Hobbes define a essência humana como sendo uma condição brutal em que os homens, levados por instintos individuais, cultivam a beligerância contra os outros. A defesa de suas paixões mais viscerais é um conflito perene que estabelece uma relação de rivalidade com os demais. Somente a presença onipotente de um poder despóstico que suprima esse estado original seria suficiente para corrigir o caráter hostil desse “homem natural’.

Rousseau atacou duramente a função totalitária do pensamento hobbesiano, definindo uma razão mais generosa ao espírito humano. Mas a vida em comum ressalta algumas diferenças imanentes entre as pessoas, que podem perverter a sua “natureza benigna’. Ao contrário de Hobbes, acreditava no contrato social como forma de legitimar um sistema político baseado na igualdade civil.

Hobbes justificou o absolutismo inglês dos idos de 1600. Rousseau foi um apóstolo dos ideais democráticos que tão marcadamente caracterizaram a concepção do mundo burguês após o século XVIII. A preocupação em definir uma ética condizente com a ação política é um exercício que sempre fascinou a tradição filosófica.

Não há como predefinirmos o homem em categorias estanques (“bom” ou “mau”), pois, ele é um ser em permanente mutação e o sentido dos seus atos depende das escolhas que faz a todo instante.

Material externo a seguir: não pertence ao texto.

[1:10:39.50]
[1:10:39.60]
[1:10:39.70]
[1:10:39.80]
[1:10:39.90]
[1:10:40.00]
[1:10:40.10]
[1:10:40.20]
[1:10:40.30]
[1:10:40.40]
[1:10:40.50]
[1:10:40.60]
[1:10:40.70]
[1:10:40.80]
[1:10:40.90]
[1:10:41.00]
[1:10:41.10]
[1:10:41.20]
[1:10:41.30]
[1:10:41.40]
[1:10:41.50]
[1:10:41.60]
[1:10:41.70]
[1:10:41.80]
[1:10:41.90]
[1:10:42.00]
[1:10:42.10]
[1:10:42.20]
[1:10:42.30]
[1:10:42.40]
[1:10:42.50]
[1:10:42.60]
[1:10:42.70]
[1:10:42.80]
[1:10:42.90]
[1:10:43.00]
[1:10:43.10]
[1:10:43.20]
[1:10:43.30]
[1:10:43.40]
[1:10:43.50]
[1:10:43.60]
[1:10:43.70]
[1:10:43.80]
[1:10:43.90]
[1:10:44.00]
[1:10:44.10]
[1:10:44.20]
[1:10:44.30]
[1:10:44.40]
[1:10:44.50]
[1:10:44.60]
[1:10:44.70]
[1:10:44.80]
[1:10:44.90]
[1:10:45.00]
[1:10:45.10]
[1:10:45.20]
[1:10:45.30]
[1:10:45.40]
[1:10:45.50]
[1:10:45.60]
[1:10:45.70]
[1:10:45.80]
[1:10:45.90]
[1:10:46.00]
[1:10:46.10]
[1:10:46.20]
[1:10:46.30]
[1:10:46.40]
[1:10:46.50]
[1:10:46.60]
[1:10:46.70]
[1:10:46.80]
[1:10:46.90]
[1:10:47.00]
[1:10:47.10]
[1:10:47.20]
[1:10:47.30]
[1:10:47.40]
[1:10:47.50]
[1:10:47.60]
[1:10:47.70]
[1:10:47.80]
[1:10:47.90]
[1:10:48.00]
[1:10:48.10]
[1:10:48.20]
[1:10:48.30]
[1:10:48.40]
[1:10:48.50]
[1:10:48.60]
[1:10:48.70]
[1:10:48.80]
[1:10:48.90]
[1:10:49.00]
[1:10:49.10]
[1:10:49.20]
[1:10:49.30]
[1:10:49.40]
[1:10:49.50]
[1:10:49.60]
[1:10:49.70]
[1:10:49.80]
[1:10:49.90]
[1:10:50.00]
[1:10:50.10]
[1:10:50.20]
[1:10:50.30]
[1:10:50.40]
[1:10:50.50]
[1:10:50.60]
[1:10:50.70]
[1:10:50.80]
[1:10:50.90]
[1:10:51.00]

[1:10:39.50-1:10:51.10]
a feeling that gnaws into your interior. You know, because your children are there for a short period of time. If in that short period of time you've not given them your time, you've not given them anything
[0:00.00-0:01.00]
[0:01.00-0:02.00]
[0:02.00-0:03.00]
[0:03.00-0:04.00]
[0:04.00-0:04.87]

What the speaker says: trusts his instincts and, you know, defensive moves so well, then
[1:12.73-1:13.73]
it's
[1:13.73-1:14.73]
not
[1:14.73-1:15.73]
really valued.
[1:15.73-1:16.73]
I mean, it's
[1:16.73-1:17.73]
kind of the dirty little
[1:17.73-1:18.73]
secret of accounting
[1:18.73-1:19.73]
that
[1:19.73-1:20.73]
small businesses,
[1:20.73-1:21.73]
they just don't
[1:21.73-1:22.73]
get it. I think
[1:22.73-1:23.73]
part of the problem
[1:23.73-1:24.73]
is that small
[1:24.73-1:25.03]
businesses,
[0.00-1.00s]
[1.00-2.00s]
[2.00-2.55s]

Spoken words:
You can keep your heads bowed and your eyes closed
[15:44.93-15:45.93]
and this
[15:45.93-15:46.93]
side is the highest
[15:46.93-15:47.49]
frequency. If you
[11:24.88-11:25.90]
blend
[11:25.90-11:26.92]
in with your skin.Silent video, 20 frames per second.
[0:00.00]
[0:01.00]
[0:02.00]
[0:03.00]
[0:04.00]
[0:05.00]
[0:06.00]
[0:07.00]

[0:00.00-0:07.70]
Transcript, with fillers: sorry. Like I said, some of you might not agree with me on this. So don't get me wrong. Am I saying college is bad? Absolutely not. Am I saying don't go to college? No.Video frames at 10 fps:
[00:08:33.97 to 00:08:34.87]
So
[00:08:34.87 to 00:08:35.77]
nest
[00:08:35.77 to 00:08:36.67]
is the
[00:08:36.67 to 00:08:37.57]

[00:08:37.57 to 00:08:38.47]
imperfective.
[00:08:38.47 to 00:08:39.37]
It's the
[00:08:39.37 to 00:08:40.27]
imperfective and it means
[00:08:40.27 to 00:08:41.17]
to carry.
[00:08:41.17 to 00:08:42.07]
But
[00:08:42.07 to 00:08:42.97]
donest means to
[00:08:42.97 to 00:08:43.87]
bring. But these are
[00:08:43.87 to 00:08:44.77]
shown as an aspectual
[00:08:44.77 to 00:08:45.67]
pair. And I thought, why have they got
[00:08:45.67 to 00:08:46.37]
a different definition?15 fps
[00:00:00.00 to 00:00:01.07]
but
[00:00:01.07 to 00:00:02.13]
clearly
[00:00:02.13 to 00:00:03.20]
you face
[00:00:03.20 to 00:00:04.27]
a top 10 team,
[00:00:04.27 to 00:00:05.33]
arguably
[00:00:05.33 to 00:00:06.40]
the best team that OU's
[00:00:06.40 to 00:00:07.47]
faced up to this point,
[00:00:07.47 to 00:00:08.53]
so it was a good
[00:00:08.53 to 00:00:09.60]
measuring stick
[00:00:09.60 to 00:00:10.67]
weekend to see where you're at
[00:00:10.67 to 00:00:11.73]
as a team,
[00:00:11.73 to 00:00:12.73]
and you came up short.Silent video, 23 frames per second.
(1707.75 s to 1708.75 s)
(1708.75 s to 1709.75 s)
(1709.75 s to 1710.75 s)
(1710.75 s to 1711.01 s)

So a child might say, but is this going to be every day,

No momento, parece que o contrato social está a beira da falência, moribundo. Impossível suprimirmos nossas diferenças sem que tenhamos que demolir por inteiro as bases em que se assentam a sociedade civil. Mas antes do seu fim, nos deixa um legado sórdido que surge de suas entranhas como um leviatã poderoso e incontrolável. Esse monstro que nos apavora se realimenta da própria fúria, num processo cíclico de recriação. Quanto mais nos barbarizamos mais nos desumanizamos nos transformando em seres individualizados e vazios.

O contrato social degenerou-se num leviatã muito mais tenebroso do que aquele definido por Hobbes, mostrando-se inviável numa realidade em que a igualdade jurídica não passa de retórica. Em um mundo permanentemente desigual, as diferenças tendem alimentar uma resistência ao argumento de que a democracia nos assegura um destino comum. Necessitamos recriar nossa essência através de uma ética universal, solidária. Um caminho em que enfim aceitemos nossa condição de cumplicidade com os outros.